If you’re going to use an approximation like pathfinder I’d encourage you to simulate some data from your priors and do some parameter recovery exercises to make sure it can give the right answer. You can also scale up the quantity of data you generate to see if you even need all million of those data points.

This exercise would also let you know if the nans are due to a bug in the model, a bug in pathfinder, prior scaling, outliers in the data, or something else.

My wild guess is it’s some kind of boundary issue with zero probability in pm.OrderedLogistic.

mihagazvoda · August 23, 2023, 4:09pm

Thanks! For smaller dataset I get nans only for cutpoints so prior for them might be problematic.
Is there a way to fit a model on aggregated data (columns are then book_id, rating, count) instead of book_id, rating? This would decrease the number of rows by a number of 10. I can also open a separate question for that. Maybe @twiecki can also help?
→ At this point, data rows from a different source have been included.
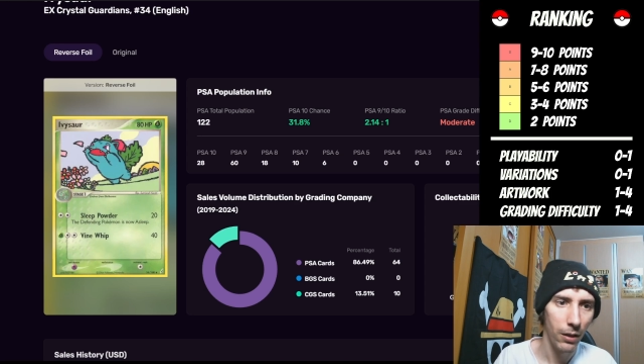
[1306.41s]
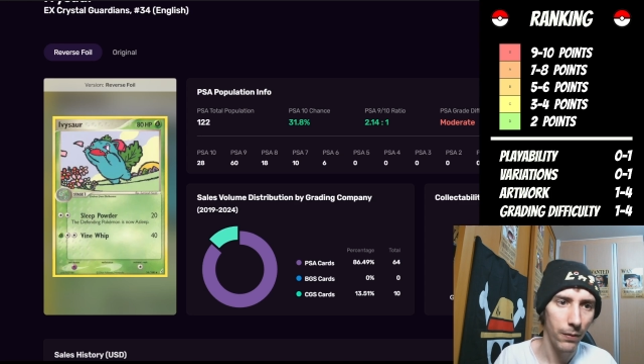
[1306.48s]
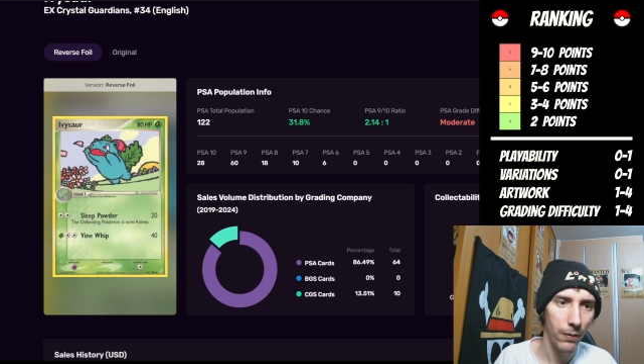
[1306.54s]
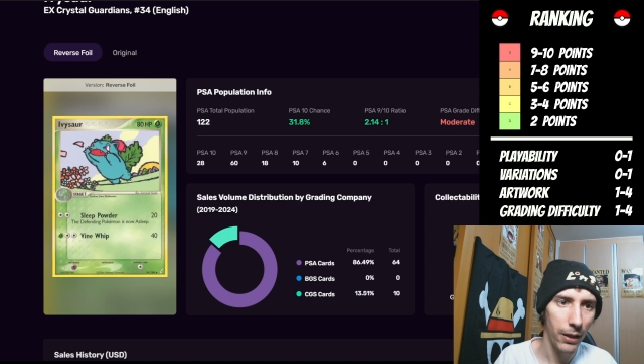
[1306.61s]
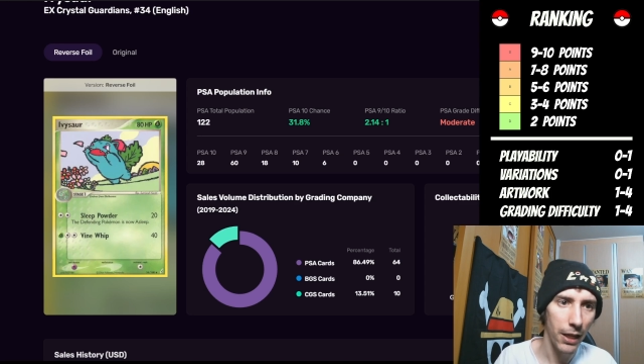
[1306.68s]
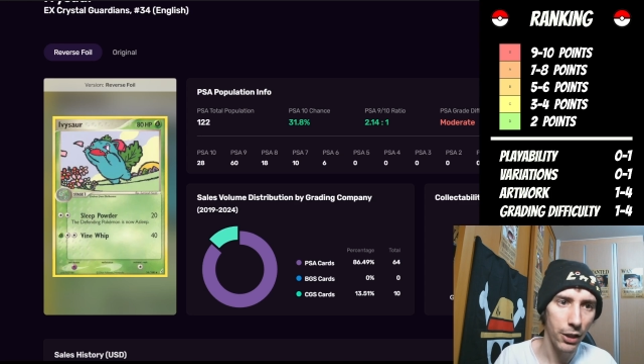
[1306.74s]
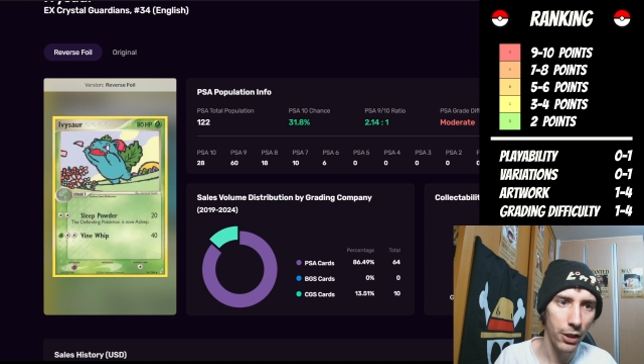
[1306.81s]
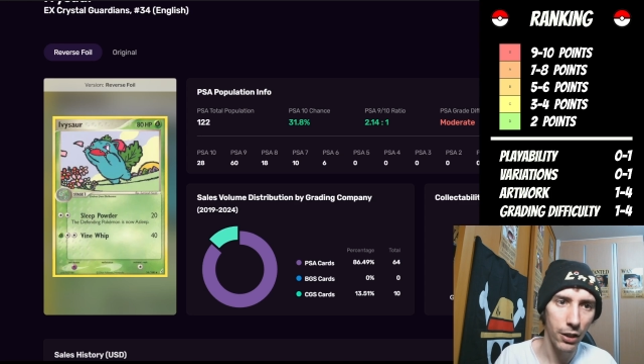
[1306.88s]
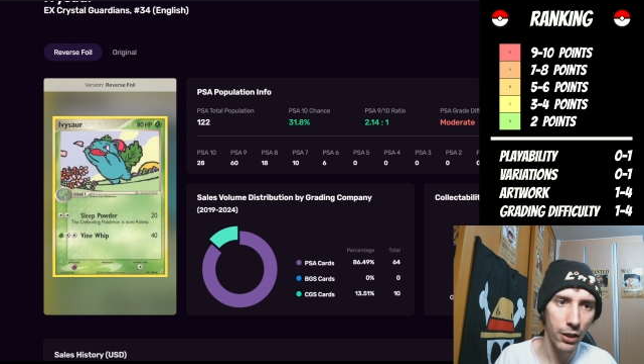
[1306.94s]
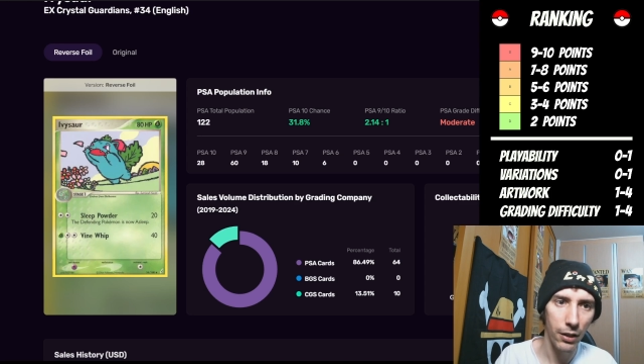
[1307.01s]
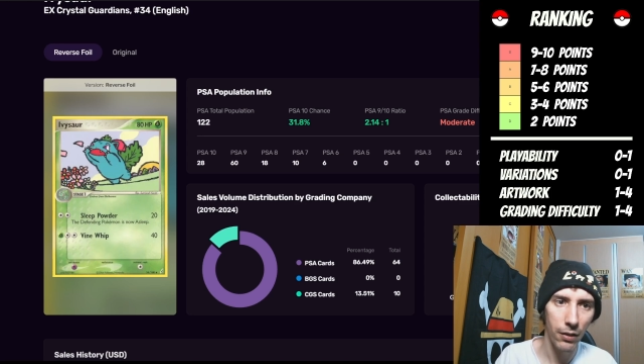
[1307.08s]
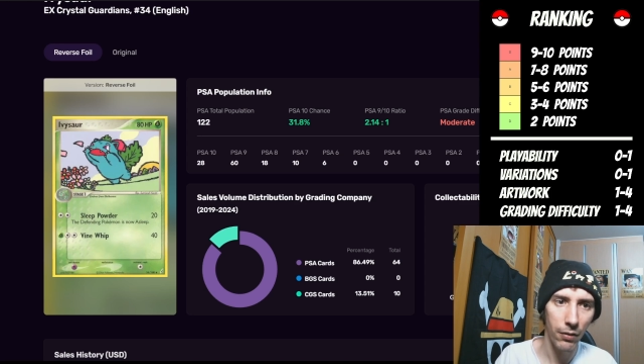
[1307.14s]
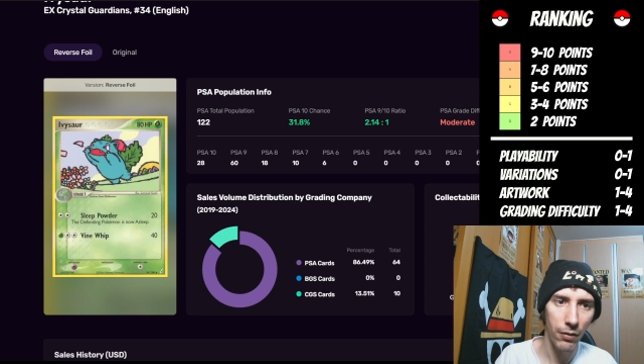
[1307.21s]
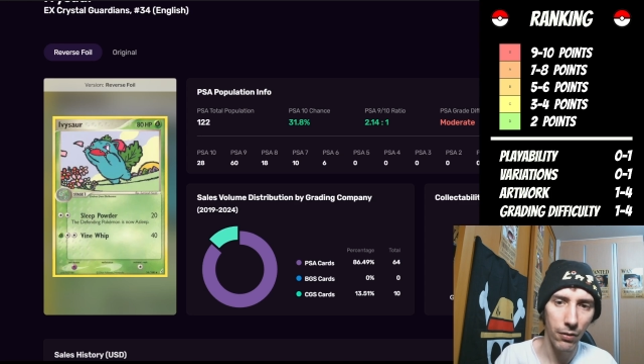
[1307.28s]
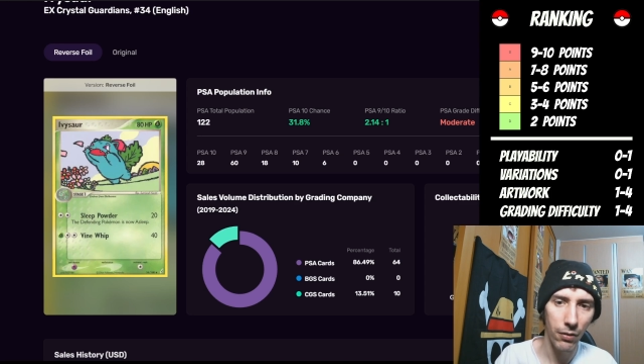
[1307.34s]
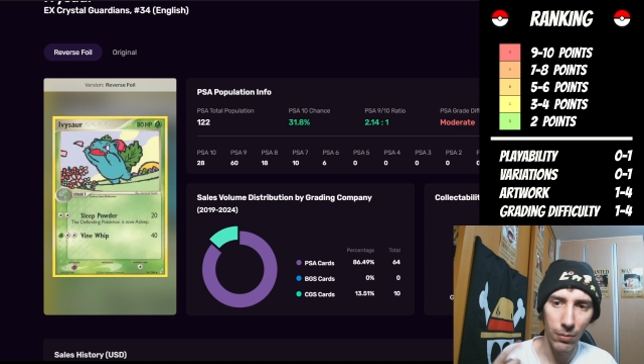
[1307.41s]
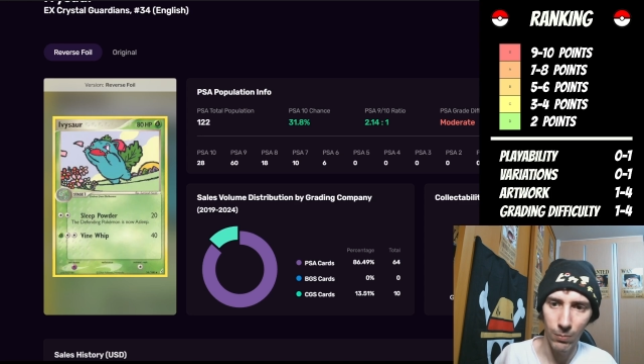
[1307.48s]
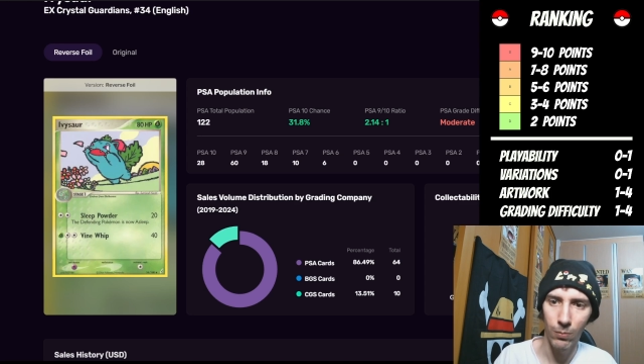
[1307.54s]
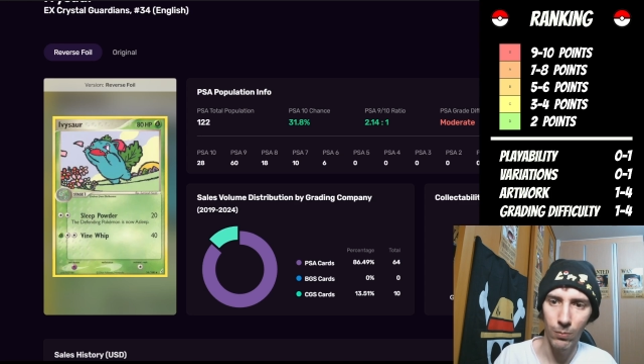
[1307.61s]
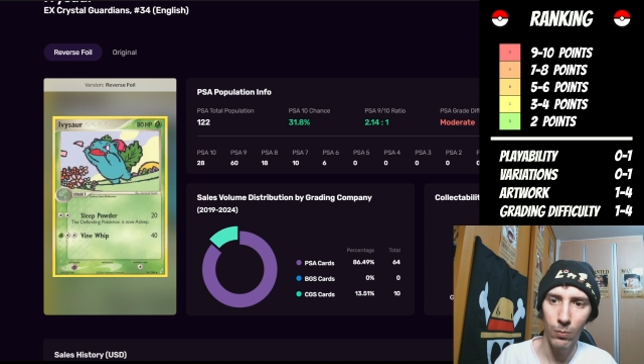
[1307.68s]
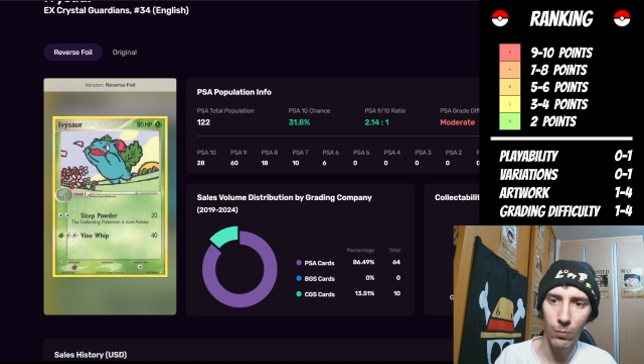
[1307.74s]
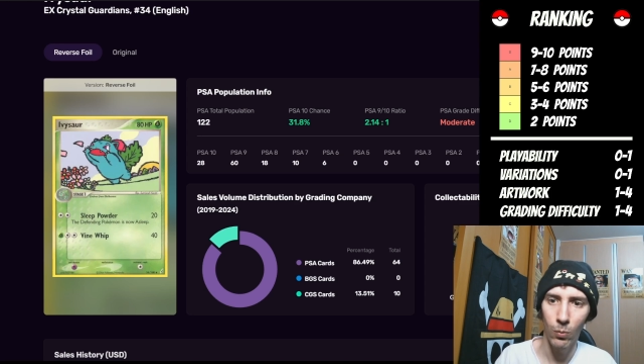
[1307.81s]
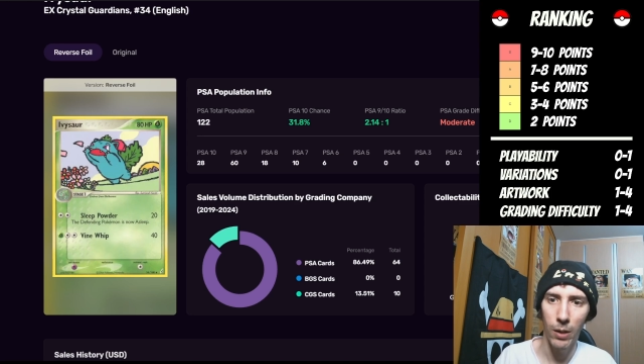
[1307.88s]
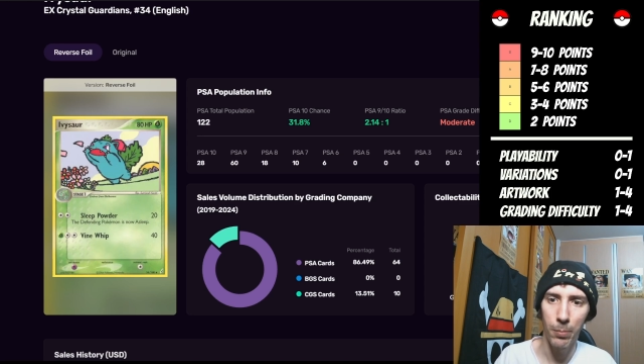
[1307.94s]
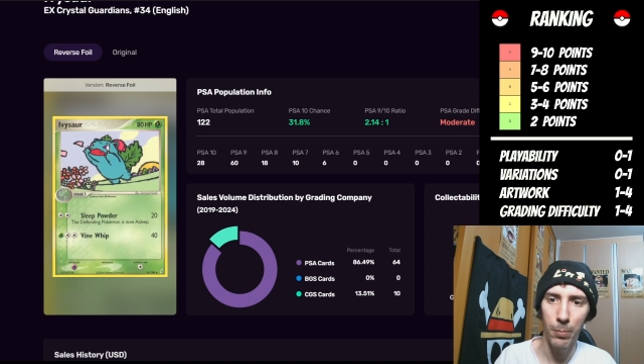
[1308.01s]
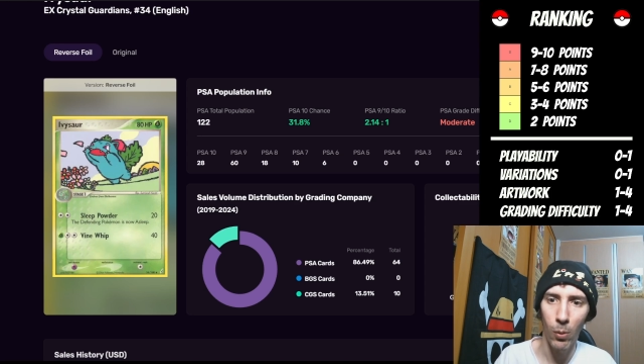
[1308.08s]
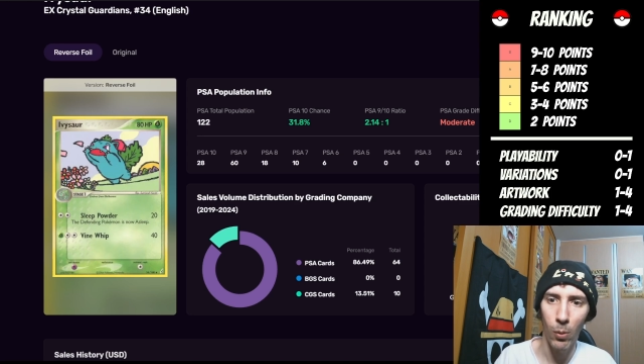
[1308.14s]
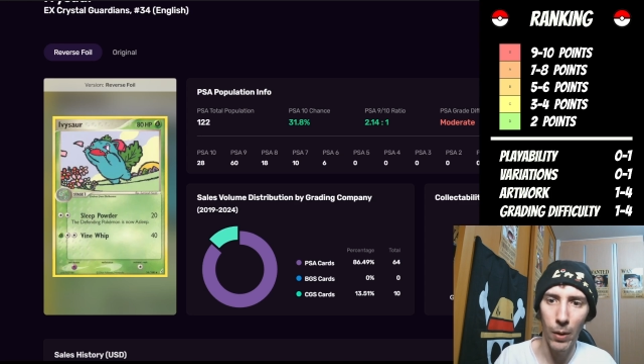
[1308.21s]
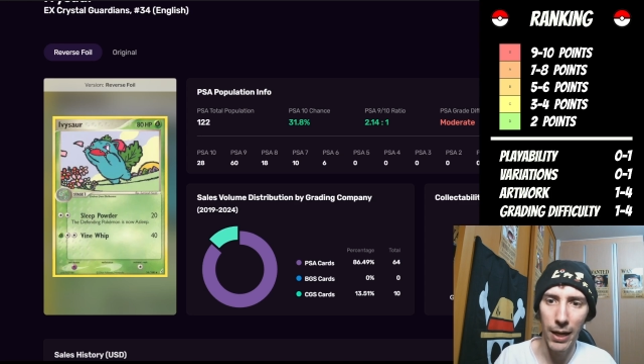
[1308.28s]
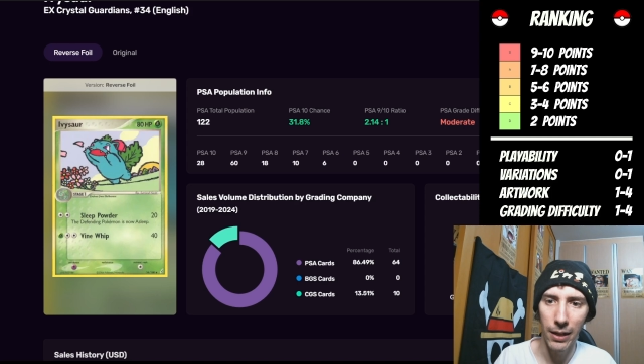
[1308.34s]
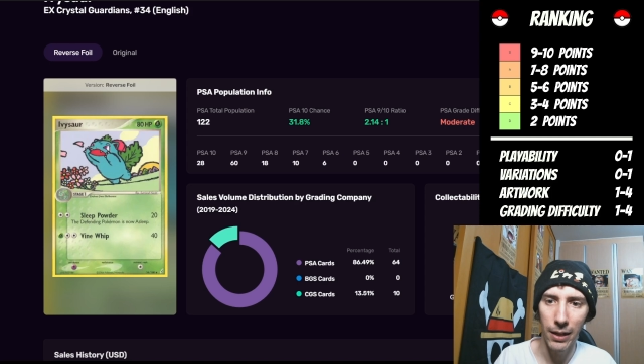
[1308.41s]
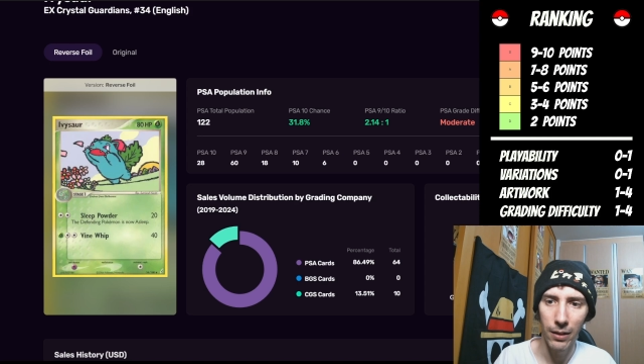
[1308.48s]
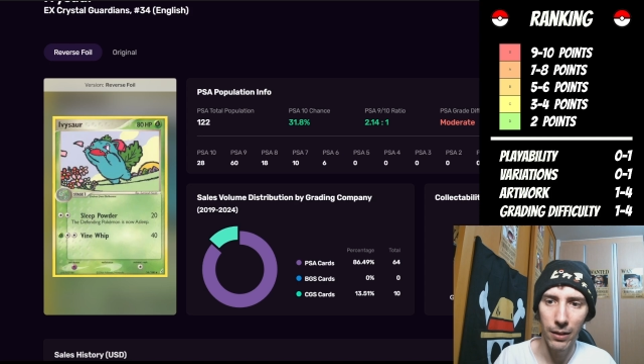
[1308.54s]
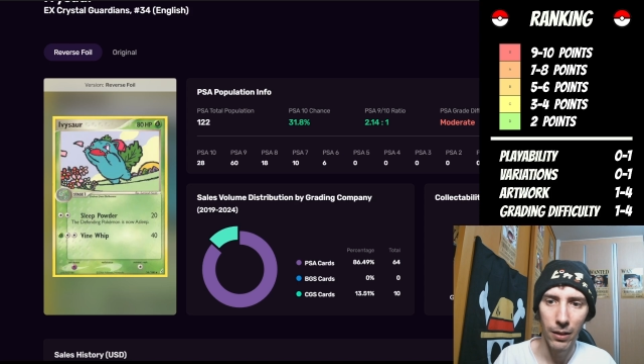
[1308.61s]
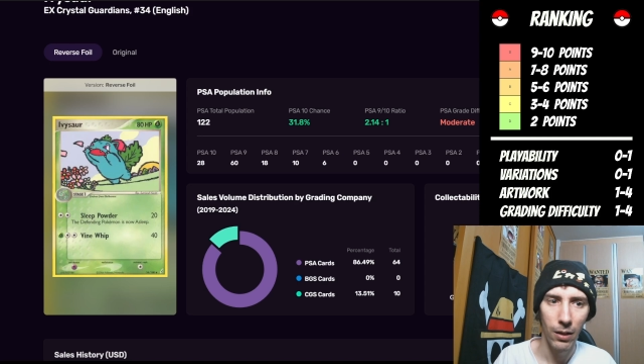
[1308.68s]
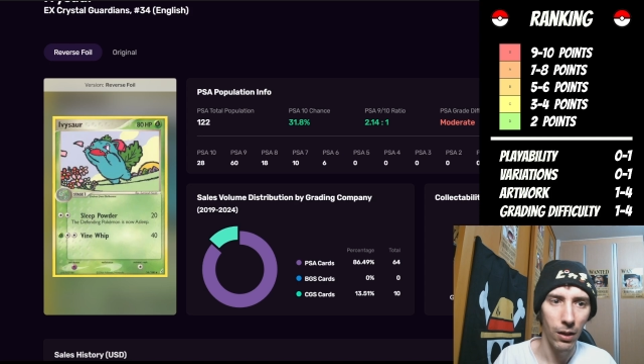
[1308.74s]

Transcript: Variations, one point.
tcapretto · August 23, 2023, 8:44pm

@mihagazvoda do you have a simulated dataset that looks like yours? I think I have an idea

mihagazvoda · August 24, 2023, 7:52am

Thomas, here’s a code for simulated data. My idea was to aggregate and this way potentially speed up the computation. I also have a few covariates that I didn’t include in the simulation. Hope that’s okay:

import numpy as np
import pandas as pd
import pymc as pm
import arviz as az

def calc_rating(book_id_intercept):
    b01, b02, b03, b04 = -1, -0.5, 0.5, 1

    # Calculate log odds
    logodds1 = book_id_intercept - b01
    logodds2 = book_id_intercept - b02
    logodds3 = book_id_intercept - b03
    logodds4 = book_id_intercept - b04

    # Convert log odds to probabilities
    inv_logit = lambda logit: np.exp(logit) / (1 + np.exp(logit))
    prob_2to5 = inv_logit(logodds1)
    prob_3to5 = inv_logit(logodds2)
    prob_4to5 = inv_logit(logodds3)
    prob_5 = inv_logit(logodds4)

    # Calculate individual category probabilities
    prob_1 = 1 - prob_2to5
    prob_2 = prob_2to5 - prob_3to5
    prob_3 = prob_3to5 - prob_4to5
    prob_4 = prob_4to5 - prob_5

    return np.random.choice([1, 2, 3, 4, 5], p=[prob_1, prob_2, prob_3, prob_4, prob_5])

np.random.seed(42)
num_books = 50000

df_agg = pd.DataFrame({
    'book_id': [i for i in range(num_books)],
    'a': np.random.normal(0, 1, num_books),
    'n': np.random.exponential(20, num_books).astype('int') + 1
})

df = df_agg.loc[df_agg.index.repeat(df_agg['n'])].reset_index(drop=True).drop(columns='n')
df['rating'] = df['a'].apply(calc_rating)

with pm.Model() as model:
    abar = pm.Normal('abar', 0, 1)
    sigma = pm.Exponential('sigma', 3)
    za = pm.Normal('za', 0, 1, shape=df.book_id.nunique())
    a = pm.Deterministic('a', abar + za * sigma)
    cutpoints = pm.Normal("cutpoints", mu=0, sigma=1, shape=4,
                          transform=pm.distributions.transforms.univariate_ordered,
                          initval=np.linspace(-1, 1, 4))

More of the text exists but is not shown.